» **Exercise directions**:
Below is a listing. Gather each line of it that contains "Silent".

» **Data for this exercise**:

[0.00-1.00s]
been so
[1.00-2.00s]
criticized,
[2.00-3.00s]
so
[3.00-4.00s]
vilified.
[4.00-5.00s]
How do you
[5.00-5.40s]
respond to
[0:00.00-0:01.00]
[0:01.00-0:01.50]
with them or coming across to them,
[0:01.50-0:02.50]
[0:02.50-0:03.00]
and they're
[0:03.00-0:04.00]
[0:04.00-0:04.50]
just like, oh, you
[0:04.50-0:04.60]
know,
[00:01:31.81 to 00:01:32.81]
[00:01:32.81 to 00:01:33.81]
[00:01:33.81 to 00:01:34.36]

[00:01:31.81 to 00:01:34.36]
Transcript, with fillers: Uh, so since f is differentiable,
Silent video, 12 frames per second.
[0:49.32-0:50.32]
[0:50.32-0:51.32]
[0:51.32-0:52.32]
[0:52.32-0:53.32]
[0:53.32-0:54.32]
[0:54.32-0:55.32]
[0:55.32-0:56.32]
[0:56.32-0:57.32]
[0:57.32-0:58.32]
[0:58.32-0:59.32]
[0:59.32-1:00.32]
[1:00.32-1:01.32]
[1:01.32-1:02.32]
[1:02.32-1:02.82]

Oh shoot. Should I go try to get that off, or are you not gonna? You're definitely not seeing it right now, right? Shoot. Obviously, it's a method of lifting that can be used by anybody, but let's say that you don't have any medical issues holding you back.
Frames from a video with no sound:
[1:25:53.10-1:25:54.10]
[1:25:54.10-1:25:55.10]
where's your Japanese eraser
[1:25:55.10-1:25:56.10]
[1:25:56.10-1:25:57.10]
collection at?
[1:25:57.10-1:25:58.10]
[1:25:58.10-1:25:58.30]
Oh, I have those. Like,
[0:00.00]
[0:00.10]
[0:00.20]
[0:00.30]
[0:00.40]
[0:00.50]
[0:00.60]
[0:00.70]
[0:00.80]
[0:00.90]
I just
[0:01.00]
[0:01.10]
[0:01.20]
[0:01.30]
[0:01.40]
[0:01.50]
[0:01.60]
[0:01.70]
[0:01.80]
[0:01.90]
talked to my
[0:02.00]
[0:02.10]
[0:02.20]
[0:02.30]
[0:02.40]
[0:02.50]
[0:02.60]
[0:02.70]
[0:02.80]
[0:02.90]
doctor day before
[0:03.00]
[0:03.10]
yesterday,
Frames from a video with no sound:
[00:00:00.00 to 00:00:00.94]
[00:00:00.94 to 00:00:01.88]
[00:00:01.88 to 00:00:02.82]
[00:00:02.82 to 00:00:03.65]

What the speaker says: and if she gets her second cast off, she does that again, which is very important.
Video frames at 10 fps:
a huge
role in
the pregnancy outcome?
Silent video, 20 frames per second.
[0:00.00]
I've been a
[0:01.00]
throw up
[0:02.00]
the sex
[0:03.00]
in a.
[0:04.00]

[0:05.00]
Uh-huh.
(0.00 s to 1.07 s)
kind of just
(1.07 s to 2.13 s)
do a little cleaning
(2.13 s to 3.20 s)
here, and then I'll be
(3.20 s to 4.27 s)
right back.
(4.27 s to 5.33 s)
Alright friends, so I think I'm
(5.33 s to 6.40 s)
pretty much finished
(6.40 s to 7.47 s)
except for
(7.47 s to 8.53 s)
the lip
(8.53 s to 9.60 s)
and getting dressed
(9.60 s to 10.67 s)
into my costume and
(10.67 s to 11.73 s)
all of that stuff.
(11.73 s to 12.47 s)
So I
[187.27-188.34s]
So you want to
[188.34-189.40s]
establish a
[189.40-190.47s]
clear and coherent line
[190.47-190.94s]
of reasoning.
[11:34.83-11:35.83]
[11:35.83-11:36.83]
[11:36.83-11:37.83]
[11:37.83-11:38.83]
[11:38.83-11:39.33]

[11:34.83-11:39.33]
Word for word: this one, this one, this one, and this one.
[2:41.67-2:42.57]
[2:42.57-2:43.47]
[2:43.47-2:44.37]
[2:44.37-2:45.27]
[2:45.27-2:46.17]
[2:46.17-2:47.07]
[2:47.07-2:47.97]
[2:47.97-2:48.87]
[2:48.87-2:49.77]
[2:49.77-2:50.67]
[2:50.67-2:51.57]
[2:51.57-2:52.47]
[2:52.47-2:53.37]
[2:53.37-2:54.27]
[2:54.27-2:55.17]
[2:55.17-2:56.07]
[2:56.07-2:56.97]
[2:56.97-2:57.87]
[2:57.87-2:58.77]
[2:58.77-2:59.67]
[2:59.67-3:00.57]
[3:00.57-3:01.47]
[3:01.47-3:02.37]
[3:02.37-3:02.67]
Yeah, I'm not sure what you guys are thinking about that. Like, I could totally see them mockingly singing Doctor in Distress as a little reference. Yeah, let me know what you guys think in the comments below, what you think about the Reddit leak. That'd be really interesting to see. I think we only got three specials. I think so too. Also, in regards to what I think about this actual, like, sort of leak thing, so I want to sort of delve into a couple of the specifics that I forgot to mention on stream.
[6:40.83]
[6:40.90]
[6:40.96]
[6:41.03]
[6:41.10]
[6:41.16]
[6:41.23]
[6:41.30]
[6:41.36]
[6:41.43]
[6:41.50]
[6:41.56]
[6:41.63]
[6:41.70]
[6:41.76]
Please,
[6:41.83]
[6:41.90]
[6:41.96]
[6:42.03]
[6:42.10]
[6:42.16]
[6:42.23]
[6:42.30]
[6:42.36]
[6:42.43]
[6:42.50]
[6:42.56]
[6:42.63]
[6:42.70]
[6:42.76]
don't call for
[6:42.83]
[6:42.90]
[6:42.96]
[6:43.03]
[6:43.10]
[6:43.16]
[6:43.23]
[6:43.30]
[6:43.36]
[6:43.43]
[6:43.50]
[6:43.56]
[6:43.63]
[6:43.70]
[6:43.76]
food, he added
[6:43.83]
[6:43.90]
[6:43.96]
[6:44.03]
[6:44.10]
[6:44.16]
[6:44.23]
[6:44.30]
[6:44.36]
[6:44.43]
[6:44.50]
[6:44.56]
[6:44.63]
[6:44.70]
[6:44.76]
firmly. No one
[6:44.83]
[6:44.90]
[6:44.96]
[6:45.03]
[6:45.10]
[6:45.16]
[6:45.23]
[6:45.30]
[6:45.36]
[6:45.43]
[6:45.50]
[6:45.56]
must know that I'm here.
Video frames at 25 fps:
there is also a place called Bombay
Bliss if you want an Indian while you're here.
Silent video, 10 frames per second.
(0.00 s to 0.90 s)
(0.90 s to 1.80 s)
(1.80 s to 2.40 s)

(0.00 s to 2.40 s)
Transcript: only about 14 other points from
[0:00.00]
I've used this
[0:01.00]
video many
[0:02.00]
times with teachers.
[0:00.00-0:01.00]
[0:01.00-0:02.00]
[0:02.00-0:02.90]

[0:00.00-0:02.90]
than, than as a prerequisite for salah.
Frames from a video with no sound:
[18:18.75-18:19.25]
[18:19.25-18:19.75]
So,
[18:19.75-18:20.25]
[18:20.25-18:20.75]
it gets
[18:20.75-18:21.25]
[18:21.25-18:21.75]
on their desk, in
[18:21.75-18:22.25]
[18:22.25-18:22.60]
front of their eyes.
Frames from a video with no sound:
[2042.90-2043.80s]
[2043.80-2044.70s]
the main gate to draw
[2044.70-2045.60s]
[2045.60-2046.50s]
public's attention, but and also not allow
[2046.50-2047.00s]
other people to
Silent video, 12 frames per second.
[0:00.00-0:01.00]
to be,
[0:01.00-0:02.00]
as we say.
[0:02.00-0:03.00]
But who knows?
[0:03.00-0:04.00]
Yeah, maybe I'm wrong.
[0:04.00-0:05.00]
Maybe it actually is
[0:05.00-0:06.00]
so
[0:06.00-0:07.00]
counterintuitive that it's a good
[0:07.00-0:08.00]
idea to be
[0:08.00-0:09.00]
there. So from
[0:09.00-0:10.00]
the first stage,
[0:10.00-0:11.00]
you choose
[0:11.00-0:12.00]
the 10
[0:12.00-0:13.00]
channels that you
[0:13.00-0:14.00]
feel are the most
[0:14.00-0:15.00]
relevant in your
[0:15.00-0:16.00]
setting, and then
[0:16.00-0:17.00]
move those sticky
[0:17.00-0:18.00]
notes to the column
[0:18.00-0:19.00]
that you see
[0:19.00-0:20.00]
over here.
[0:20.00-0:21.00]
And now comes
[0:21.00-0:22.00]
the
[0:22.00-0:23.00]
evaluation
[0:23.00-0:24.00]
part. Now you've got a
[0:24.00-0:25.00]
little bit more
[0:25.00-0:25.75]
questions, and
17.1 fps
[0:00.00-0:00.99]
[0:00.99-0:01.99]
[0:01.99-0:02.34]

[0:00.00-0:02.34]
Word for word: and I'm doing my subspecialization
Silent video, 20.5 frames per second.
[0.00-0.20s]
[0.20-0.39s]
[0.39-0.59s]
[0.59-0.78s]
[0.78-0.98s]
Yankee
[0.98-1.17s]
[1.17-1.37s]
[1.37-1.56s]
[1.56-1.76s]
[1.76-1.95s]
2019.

» **Result of the task**:
Silent video, 12 frames per second.
Silent video, 20 frames per second.
Silent video, 10 frames per second.
Silent video, 12 frames per second.
Silent video, 20.5 frames per second.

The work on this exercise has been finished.